Working lunches could be exempt from coronavirus lockdown restrictions after an apparent loophole emerged.

Meeting people inside pubs and restaurants in tier 2 and tier 3 areas such as London, York and Manchester is not allowed as part of efforts to try and contain the spread of coronavirus.

But last night No 10 and local authorities suggested that such meetings were permitted so long as they are for “work purposes”, the Telegraph reports.

Government guidance stipulates that up to 30 people from different households may meet indoors for work purposes, as long as the place they are meeting is set up to follow coronavirus guidelines.

Westminster council has pointed at least one business owner who asked about working lunches towards the exemption on the ban on indoor meetings if deemed necessary for work purposes.

A Number 10 spokesman said that while current guidance advises people to limit their social contact and work from home as much as possible, “people are permitted to meet indoors for work purposes in high or very high areas”.
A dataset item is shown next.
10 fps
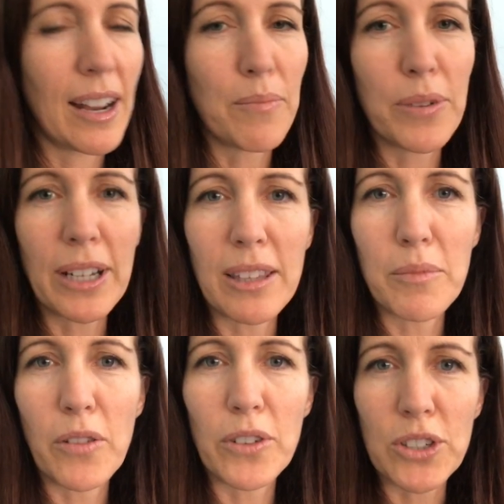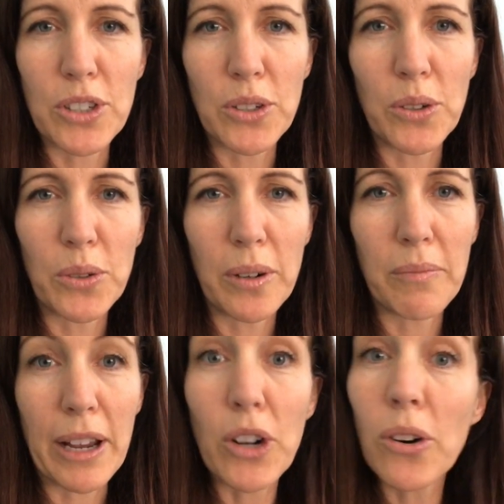I'm bringing them over to
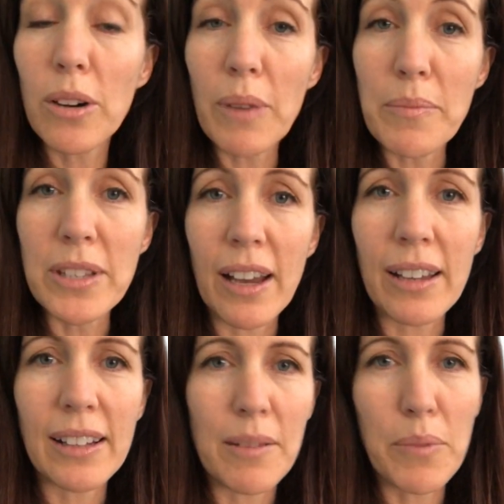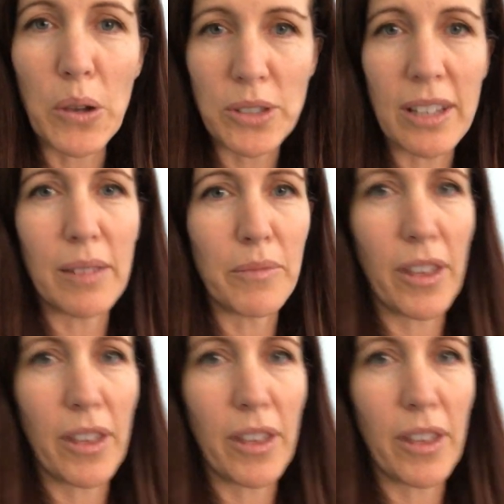my current website and posting them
A spokesperson for the Department for Business, Energy and Industrial Strategy, said office workers who can work from home should continue to do so, and that they “encourage employers to minimise face to face meetings and use video conferencing software wherever possible.”

They added that under Tier 2 restrictions - which apply in areas where the risk of Covid is deemed to be high - individuals should not be attending restaurants or cafes with those outside their household. In Tier 3 areas, where the risk is deemed to be very high, pubs are closed other than those which serve “substantial meals” and residents are banned from eating in those premises or at restaurants with people from outside their household.

Restaurants are now calling for greater clarity over the rules, as the loophole could provide a major boost for venues reliant on lunchtime trade from office workers.

Will Beckett, co-founder of steak restaurant chain Hawksmoor, told the Telegraph: “It’s entirely unclear whether it’s allowed. Definitively, it would have a positive impact on the economy if it was deemed to be allowable, but it seems to be a recipe for a loophole.”

Kate Nicholls, chief executive of industry trade body UKHospitality, added: “It is unclear, it’s a real grey area.

“The Government has given an exemption for business meetings up to 30 or meetings or gatherings that are deemed necessary for work purposes, but it’s provided no guidance on where those meetings can take place.

“We’re asking for urgent clarification because in central London, if the working lunch is gone, there’s no trade.”